Improving Customer Service

Executive Summary

The Internal Revenue Service, the federal agency most citizens prefer to avoid, might seem the least likely to develop a customer focus. But a story about the IRS shows the kind of service that government employees can deliver:

A down-on-his-luck taxpayer hitchhiked from out of state to the IRS Ogden, Utah Service Center to pick up his refund check. As it turns out, Ogden does not issue checks. But IRS employees there confirmed that he was due a refund. They ordered a check sent to Ogden from a disbursing center. Because the process would take 10 days, and the hitchhiker had no money, IRS employees found him shelter and collected enough food money to see him through until the check arrived.

This Ogden center won the 1992 Presidential Award for Quality. Unhappily, their performance is not typical of the federal government.

Service is Below Expectation. The overall quality of service provided by the government is below what the public expects and has a right to expect. Long lines, busy signals, bad information, and financial errors are far too common. Similar problems with similar causes also afflicted corporate America--too many layers, internal monopolies, and lack of customer focus. But business, which lives or dies based on customer satisfaction, has been busy reinventing itself over the past 15 years. Today's business successes are customer driven.

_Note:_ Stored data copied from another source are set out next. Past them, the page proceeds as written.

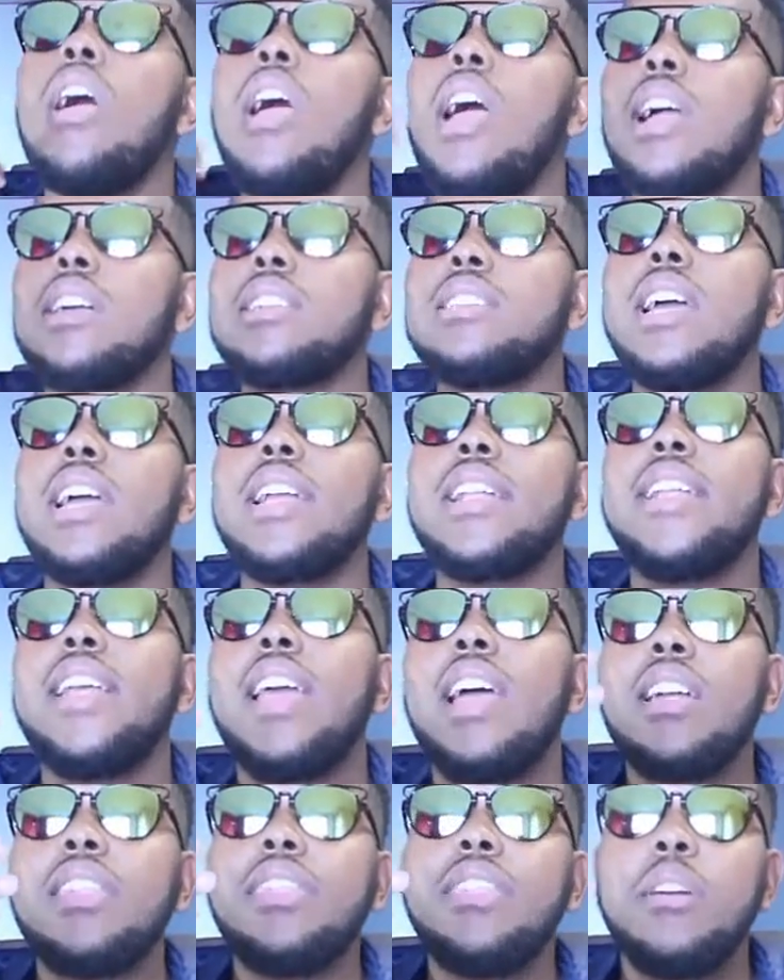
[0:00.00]

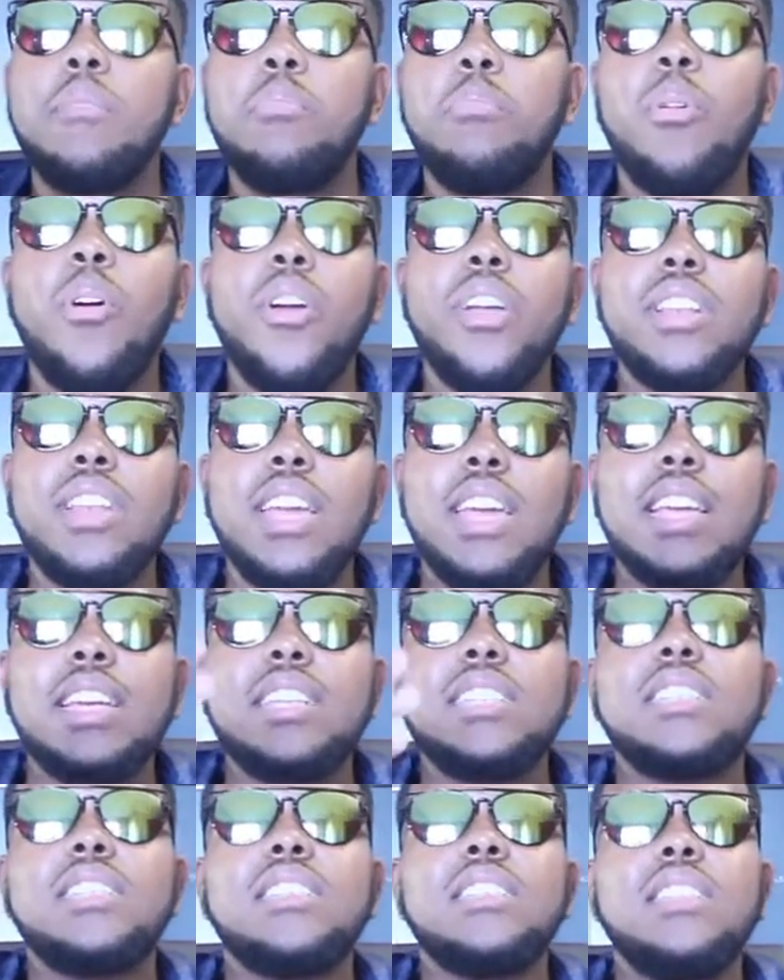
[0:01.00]
Exactly. At that point, I
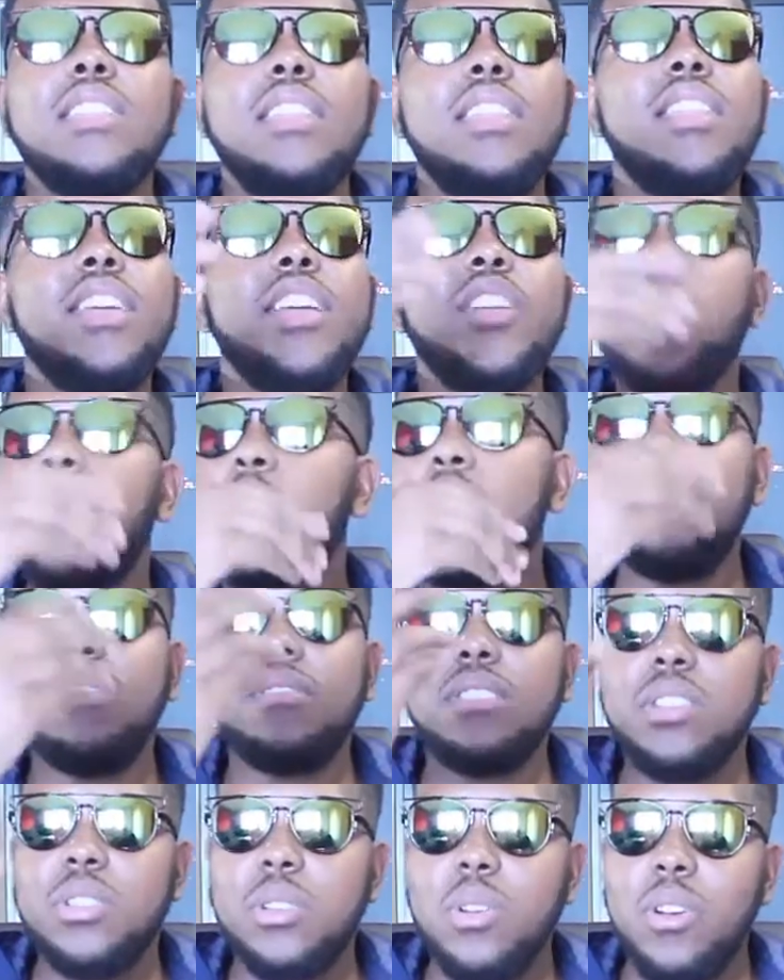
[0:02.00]
guess they don't
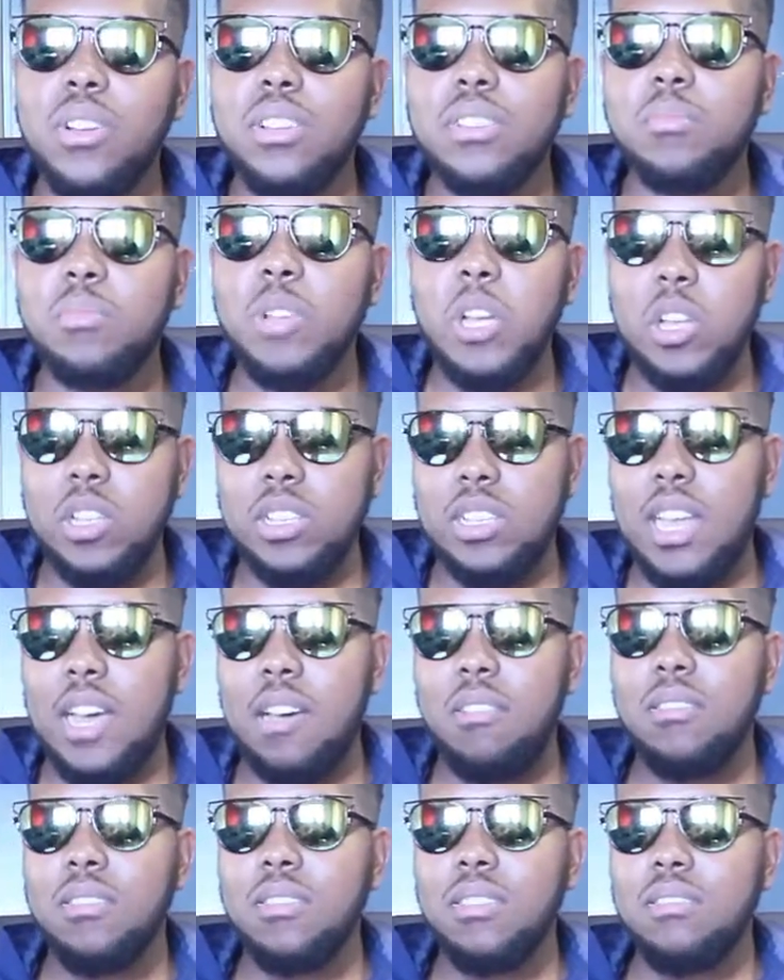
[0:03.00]
have a choice, because
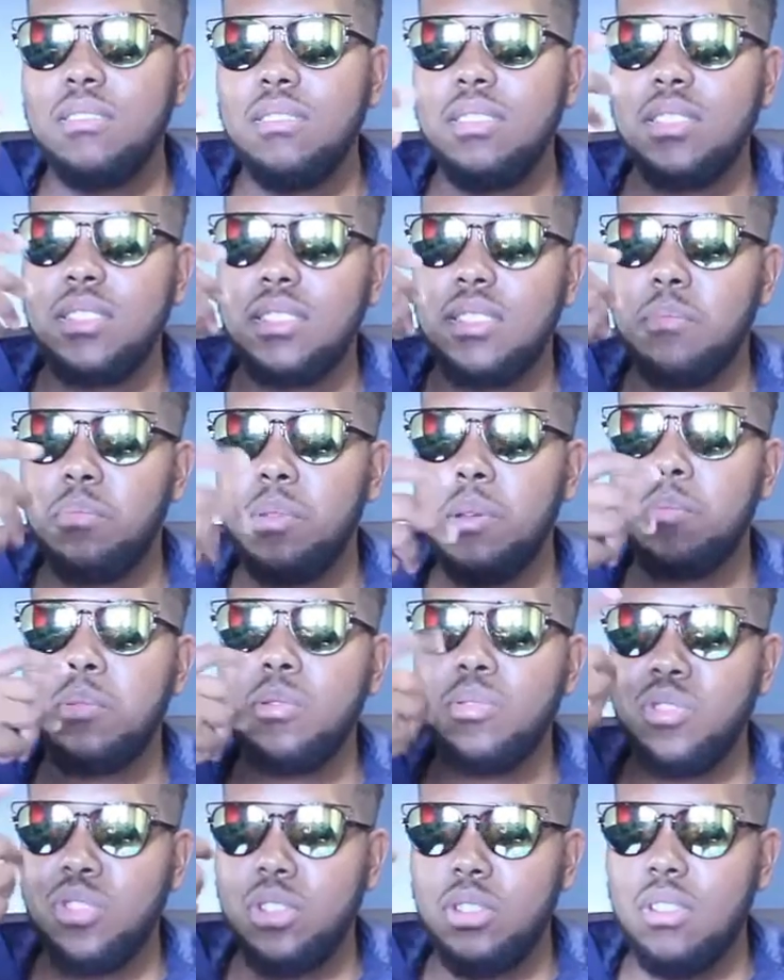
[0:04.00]
now it's the
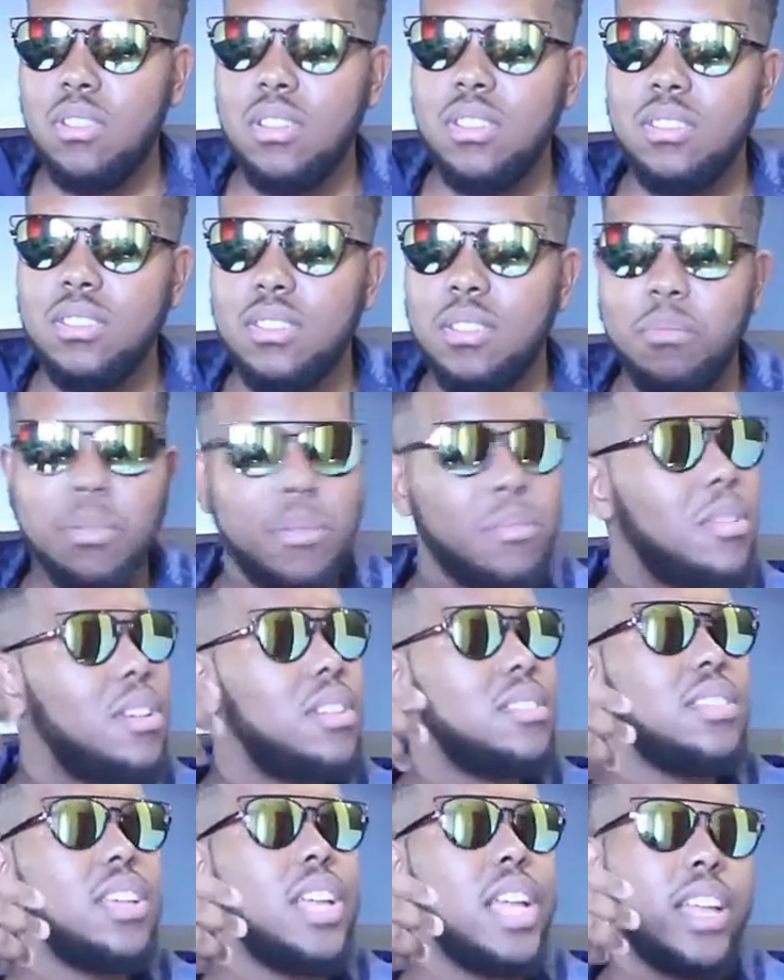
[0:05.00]
people's choice. The people
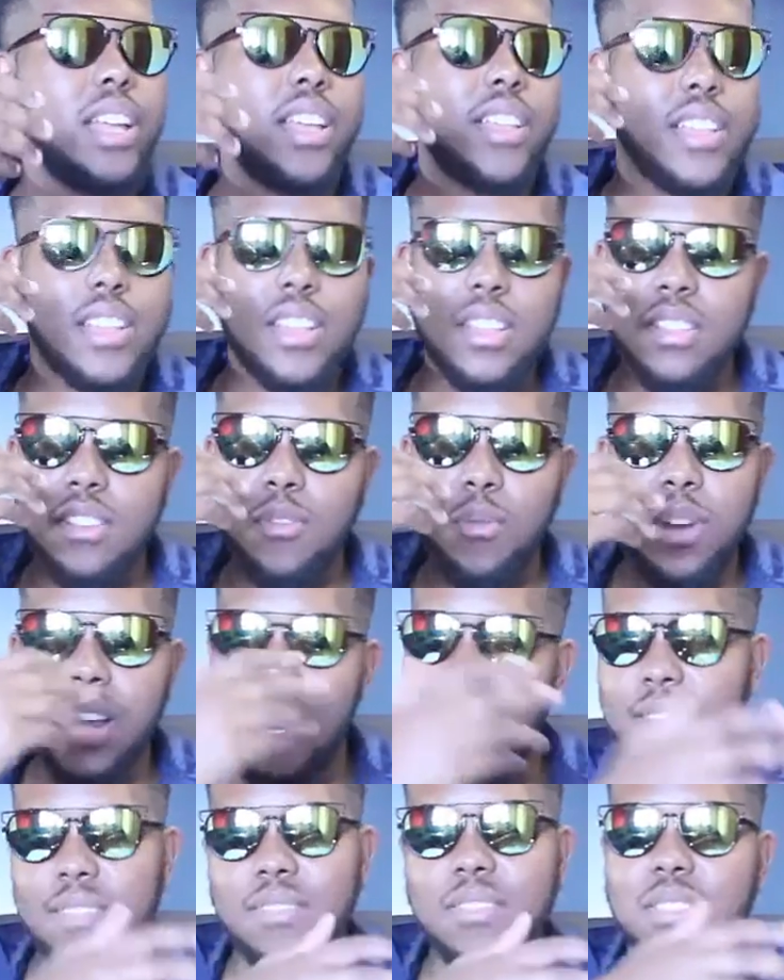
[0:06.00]
are saying, we
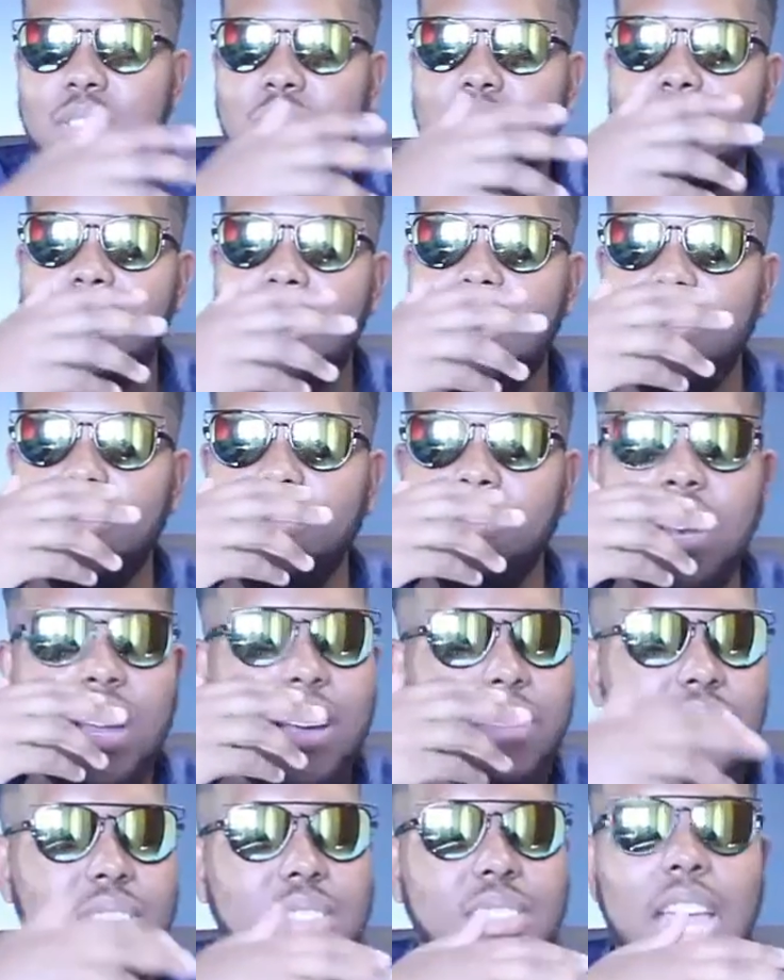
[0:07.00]
love this song, we
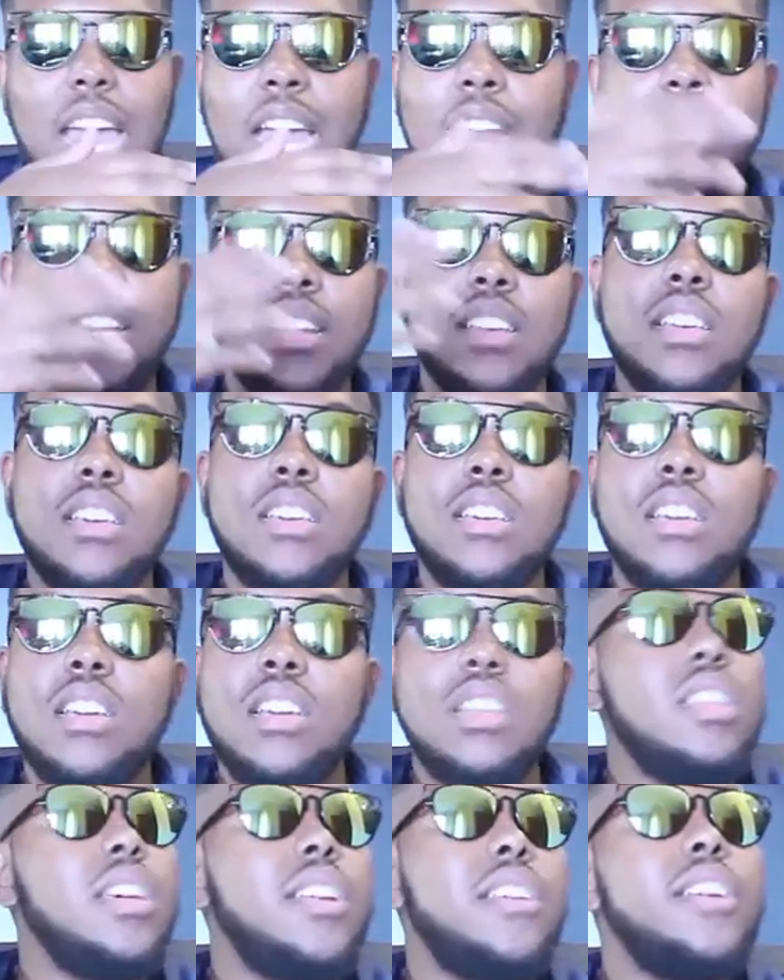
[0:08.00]
love this, and
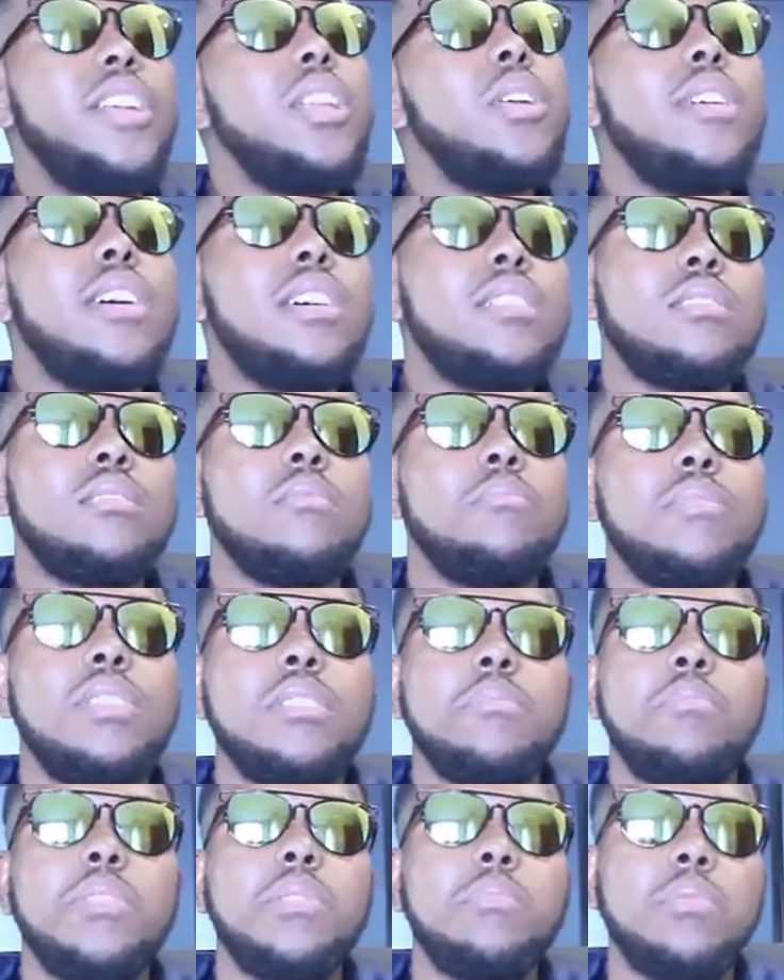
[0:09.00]
the radio has to
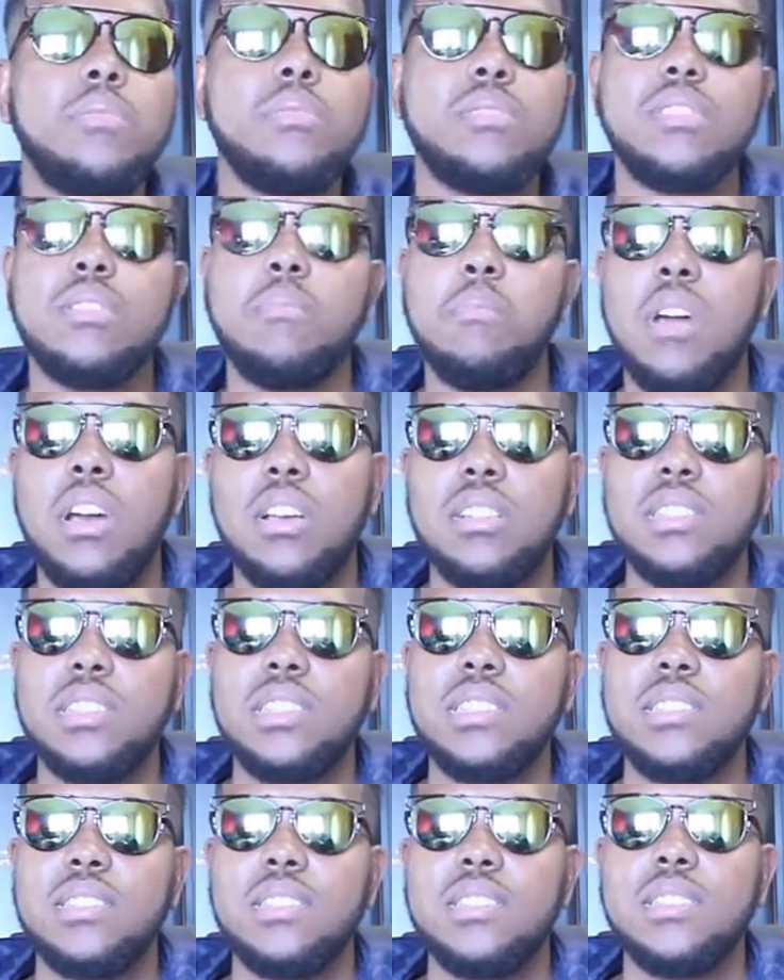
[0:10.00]
meet people's
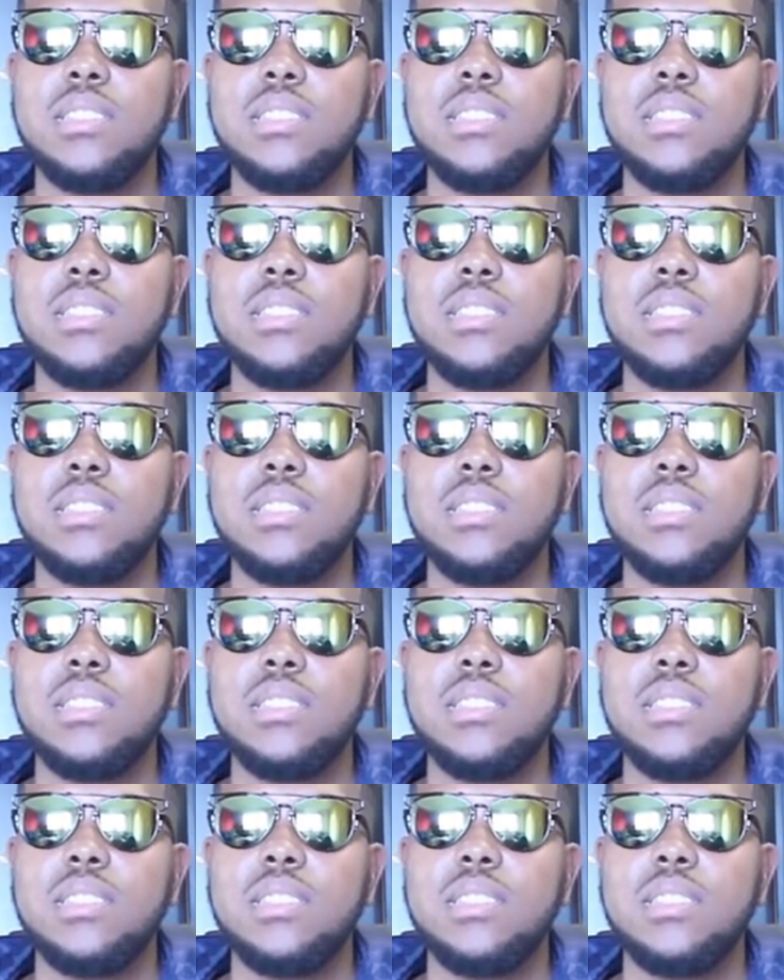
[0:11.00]
demands.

So far the government has not kept pace. Unlike businesses, government agencies rarely get their funding directly from the public. Lacking this direct link to their real customers, agencies often focus instead on powerful stakeholders, such as Congress or higher-level management. As these stakeholders raise issues, agencies increase their specialization, add organizations, and pile on more directives. In the process, the focus moves further and further from their real customers, the public.

The Beginning of a Customer Service Emphasis. The good news is that the help given to the hitchhiking taxpayer in Ogden is not an isolated incident. In some agencies there are beginnings of a new public sector emphasis on customer service.

Programs in the Forest Service, the Defense Department, and other federal organizations have already boosted both customer satisfaction and productivity. The Commerce Department's International Trade Administration set up a 24-hour phone system that lets callers select topics from a menu and fax themselves information on the changing trade situation in Eastern Europe. The Department of Veterans Affairs plans mandatory training in courtesy for employees serving the needs of veterans. And information technology leaders from 12 federal agencies have formed a "Service to the Citizen" alliance, in which members collaborate on projects and fund work to sort out how technology can improve service to the government's customers.

In June 1993, this alliance, plus 150 federal, state, and local officials, and leaders from the private sector and academia, met at a Richmond, Virginia, conference to consider the government's ability to deliver information and services to the public. The conference report, We the People, sees the government's challenge as learning to focus on the customer instead of internal processes. "[T]he ultimate goal," it said, "would be to reestablish government for the people as promised by the constitution." [Endnote 1]

A Vision for the Future. This indeed is the vision of the National Performance Review--a government turnaround, like that of America's best corporations, to reestablish government for the people. These real customers will drive government services. Agencies will constantly ask customers what they want and whether they are satisfied with what they are getting. Agencies will post performance standards, measure performance in terms of customer satisfaction, and allocate resources to maximize such satisfaction. Front-line workers will be the primary sources of ideas on how to deliver better services for less. And the federal government will set its goal as providing customer service to equal the best in business.

Three agencies with the bulk of the government's contacts with the public--the IRS, Social Security Administration, and Postal Service--have already begun to work with customer service standards. Each of these agencies has a significant customer service program. Their standards address specific dimensions of customer service, such as waiting times and courtesy. Each is publishing its standards and posting them on the walls of offices where it has contact with the public.

One route for agencies to understand what their customers want is through the use of surveys. This means more surveys will need to be reviewed and approved under the Paperwork Reduction Act. The Office of Management and Budget (OMB), which is responsible for these reviews, is looking to streamline its procedures. OMB should delegate its approval authority to departments that are able to comply with the requirements of the Act. OMB should provide training, advice, and interagency coordination. OMB should also clarify guidance on the use of public focus groups as a source of input and streamline the process to renew survey approvals.

Taken collectively, the actions recommended in this report put government's focus squarely on the customer where it belongs. With this focus, all the lessons from both the public and private sector say that rework, make work, and unnecessary tasks fall away, and productivity soars.


1. Services to the Citizen Intergovernmental Task Force, We the People ( July 1993). (Conference report.)